This accident should be judged not only by readable vs. unreadable but by whether a round-trip conversion returns the original. Once a character is lost, knowing the correct encoding later cannot restore it.

3. Why Things Get So Tangled on Windows

Windows is not tangled simply because it is old. It is because the Unicode world and the legacy code page world still live side by side.

3.1 The Windows API has both Unicode and code page lineages

The Windows API has two major lineages.

The W family: wide character. Handles Unicode as UTF-16
The A family: the code page lineage, called ANSI

In other words, Windows has had both a “handle it as Unicode” path and a “handle it via the currently active code page” path from the start. So even on the same Windows machine, the assumptions change depending on which API or which tool the text passed through.

3.2 “Japanese on Windows” is not one thing

In practice, the four that most often get mixed up in Windows Japanese-text work are:

CP932: common in legacy Japanese Windows text
UTF-8: increasingly common in newer text assets, the web, and cross-platform contexts
UTF-16LE: still routinely appears in the context of Windows tools and APIs
The console’s code page: a separate layer that affects the input/output of cmd.exe and some console tools

The important point here: running chcp 65001 does not make your files UTF-8. Changing the console’s code page and what bytes an existing file contains are separate questions.

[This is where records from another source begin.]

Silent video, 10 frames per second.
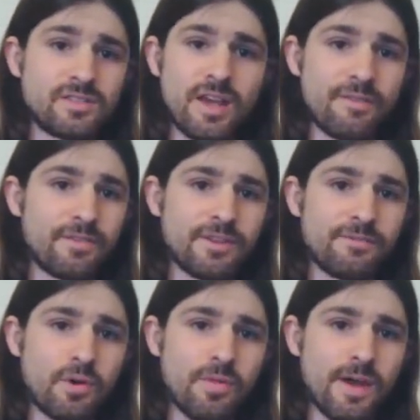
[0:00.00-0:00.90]
definitely
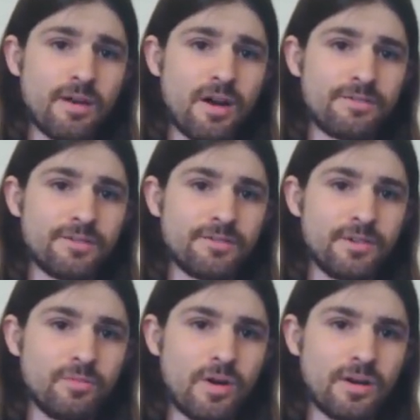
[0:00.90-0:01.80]
have pulled that off if he
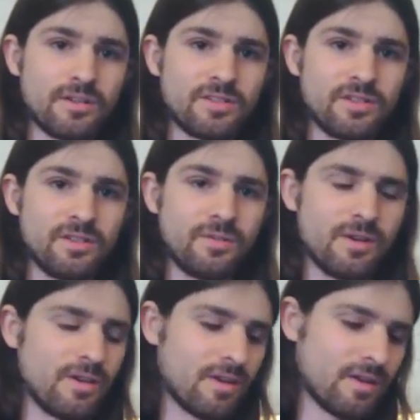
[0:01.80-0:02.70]
had wanted to.
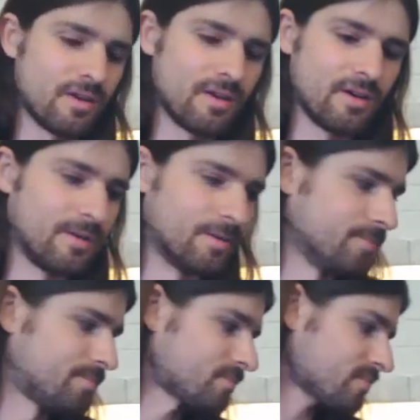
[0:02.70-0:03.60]
So
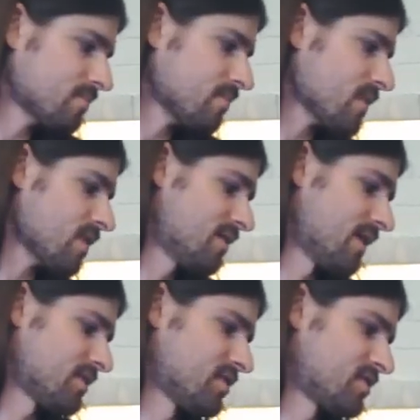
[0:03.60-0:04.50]

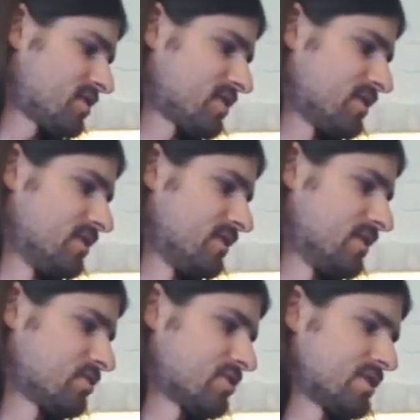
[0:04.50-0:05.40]
this is an
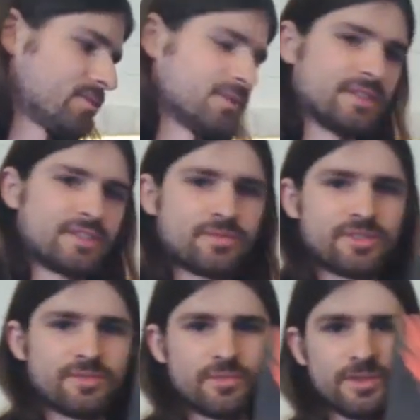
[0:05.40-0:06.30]
interesting release with
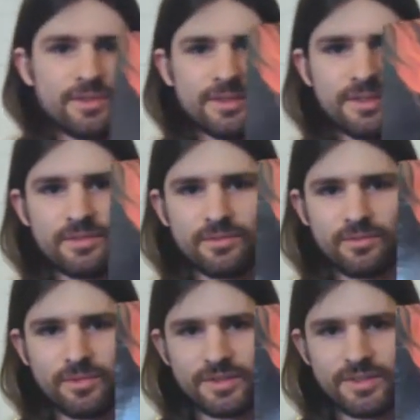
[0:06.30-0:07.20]
some really
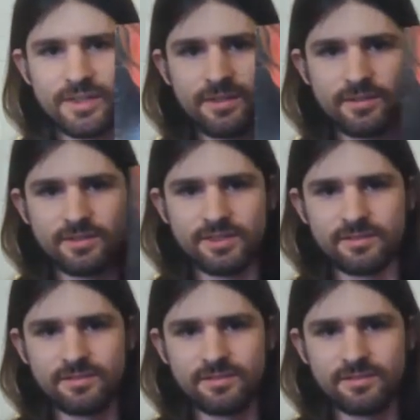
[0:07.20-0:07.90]
ridiculous,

Incidentally, legacy Japanese Windows text is often loosely called “Shift_JIS,” but in practice keeping the name CP932 in mind keeps conversations from drifting. At minimum, it makes explicit that “we are talking about the Windows-derived Japanese legacy encoding.”

3.3 File names and file contents are separate problems

When Japanese file names display fine on Windows, it is tempting to assume “then the contents must be fine too.” That is where the danger lies.

The layer that handles paths / file names
The layer that reads file contents
The layer that displays to the console

These three are distinct.

For example, Japanese paths may work flawlessly while the file contents, saved in CP932, break when read as UTF-8 on the Linux side. Conversely, even if the contents are UTF-8, the display alone breaks when the console’s code page does not match.

3.4 The defaults of PowerShell and surrounding tools are not aligned either

A quiet multiplier of accidents on Windows is that the same “I wrote some text” produces different output bytes depending on the path it takes.

The points to watch in particular:

Windows PowerShell 5.1 does not have consistent default encodings
Some cmdlets and redirection produce UTF-16LE
Other paths use the active ANSI code page
PowerShell 7 and later defaults to UTF-8 without BOM

So “text produced by PowerShell” alone does not determine the encoding. You need to know which version, which cmdlet, and which write path were used.

4. Classic Accidents When Linux Enters the Mix

It is not unusual for something that more or less worked on Windows alone to break the moment Linux is involved. The reason is simple: the Linux side carries a strong UTF-8 assumption.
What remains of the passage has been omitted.